# [How to complete this task]
Every entry is to be returned verbatim.

# [Input records]
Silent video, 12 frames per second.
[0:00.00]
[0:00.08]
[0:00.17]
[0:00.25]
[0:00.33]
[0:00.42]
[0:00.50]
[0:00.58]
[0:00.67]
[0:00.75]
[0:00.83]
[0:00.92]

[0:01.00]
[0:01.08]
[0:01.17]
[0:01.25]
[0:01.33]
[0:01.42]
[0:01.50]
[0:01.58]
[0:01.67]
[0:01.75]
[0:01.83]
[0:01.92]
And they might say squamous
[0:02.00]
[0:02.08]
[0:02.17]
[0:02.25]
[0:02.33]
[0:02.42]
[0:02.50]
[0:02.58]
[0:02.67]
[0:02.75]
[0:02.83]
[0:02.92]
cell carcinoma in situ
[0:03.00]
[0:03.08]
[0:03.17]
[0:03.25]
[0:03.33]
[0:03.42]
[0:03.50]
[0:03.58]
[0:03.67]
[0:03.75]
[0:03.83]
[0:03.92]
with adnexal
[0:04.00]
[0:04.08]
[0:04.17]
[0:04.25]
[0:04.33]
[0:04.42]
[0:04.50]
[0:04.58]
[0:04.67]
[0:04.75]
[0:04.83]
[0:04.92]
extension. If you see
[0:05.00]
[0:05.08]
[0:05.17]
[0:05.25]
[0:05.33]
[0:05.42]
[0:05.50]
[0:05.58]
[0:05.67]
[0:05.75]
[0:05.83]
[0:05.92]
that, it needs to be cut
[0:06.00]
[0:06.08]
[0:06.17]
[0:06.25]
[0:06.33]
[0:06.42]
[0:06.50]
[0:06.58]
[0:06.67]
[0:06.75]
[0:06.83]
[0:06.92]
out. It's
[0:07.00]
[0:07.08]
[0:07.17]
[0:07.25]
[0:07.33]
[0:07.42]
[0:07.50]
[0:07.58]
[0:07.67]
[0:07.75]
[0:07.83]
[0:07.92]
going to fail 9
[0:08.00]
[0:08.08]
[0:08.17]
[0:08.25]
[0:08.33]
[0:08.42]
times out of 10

# [Task output]
Silent video, 12 frames per second.
[0:00.00]
[0:00.08]
[0:00.17]
[0:00.25]
[0:00.33]
[0:00.42]
[0:00.50]
[0:00.58]
[0:00.67]
[0:00.75]
[0:00.83]
[0:00.92]

[0:01.00]
[0:01.08]
[0:01.17]
[0:01.25]
[0:01.33]
[0:01.42]
[0:01.50]
[0:01.58]
[0:01.67]
[0:01.75]
[0:01.83]
[0:01.92]
And they might say squamous
[0:02.00]
[0:02.08]
[0:02.17]
[0:02.25]
[0:02.33]
[0:02.42]
[0:02.50]
[0:02.58]
[0:02.67]
[0:02.75]
[0:02.83]
[0:02.92]
cell carcinoma in situ
[0:03.00]
[0:03.08]
[0:03.17]
[0:03.25]
[0:03.33]
[0:03.42]
[0:03.50]
[0:03.58]
[0:03.67]
[0:03.75]
[0:03.83]
[0:03.92]
with adnexal
[0:04.00]
[0:04.08]
[0:04.17]
[0:04.25]
[0:04.33]
[0:04.42]
[0:04.50]
[0:04.58]
[0:04.67]
[0:04.75]
[0:04.83]
[0:04.92]
extension. If you see
[0:05.00]
[0:05.08]
[0:05.17]
[0:05.25]
[0:05.33]
[0:05.42]
[0:05.50]
[0:05.58]
[0:05.67]
[0:05.75]
[0:05.83]
[0:05.92]
that, it needs to be cut
[0:06.00]
[0:06.08]
[0:06.17]
[0:06.25]
[0:06.33]
[0:06.42]
[0:06.50]
[0:06.58]
[0:06.67]
[0:06.75]
[0:06.83]
[0:06.92]
out. It's
[0:07.00]
[0:07.08]
[0:07.17]
[0:07.25]
[0:07.33]
[0:07.42]
[0:07.50]
[0:07.58]
[0:07.67]
[0:07.75]
[0:07.83]
[0:07.92]
going to fail 9
[0:08.00]
[0:08.08]
[0:08.17]
[0:08.25]
[0:08.33]
[0:08.42]
times out of 10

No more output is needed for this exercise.